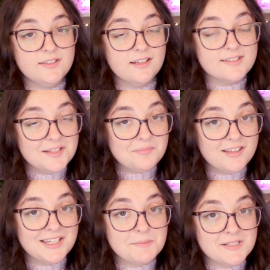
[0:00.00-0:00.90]
Unless I'm
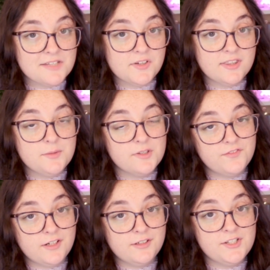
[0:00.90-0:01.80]
playing specifically with
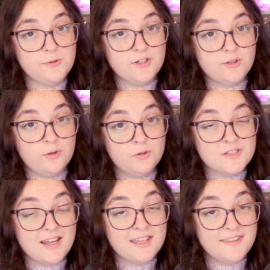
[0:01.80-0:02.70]
fairies or
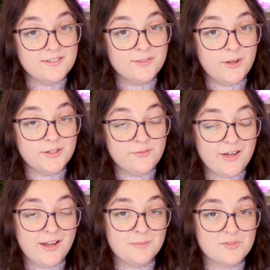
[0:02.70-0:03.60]
occults, I think a lot of
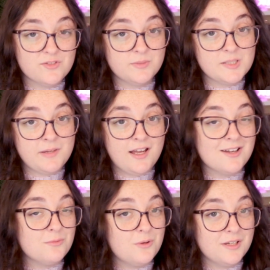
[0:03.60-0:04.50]
the items from this
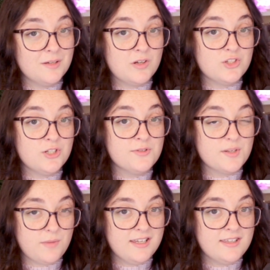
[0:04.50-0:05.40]
pack won't get much
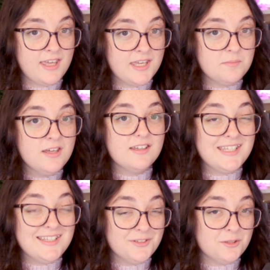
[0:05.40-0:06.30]
use in my game,
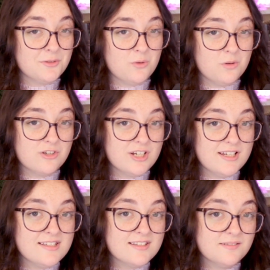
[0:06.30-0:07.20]
even though they're
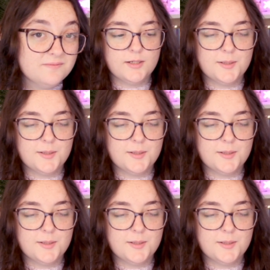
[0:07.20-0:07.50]
gorgeous.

(Exercise brief) Once the line with "[0:02.70-0:03.60]" is found, write out that line and every later line of the listing above exactly, through the last one, and skip any pictures.

(Exercise output)
[0:02.70-0:03.60]
occults, I think a lot of
[0:03.60-0:04.50]
the items from this
[0:04.50-0:05.40]
pack won't get much
[0:05.40-0:06.30]
use in my game,
[0:06.30-0:07.20]
even though they're
[0:07.20-0:07.50]
gorgeous.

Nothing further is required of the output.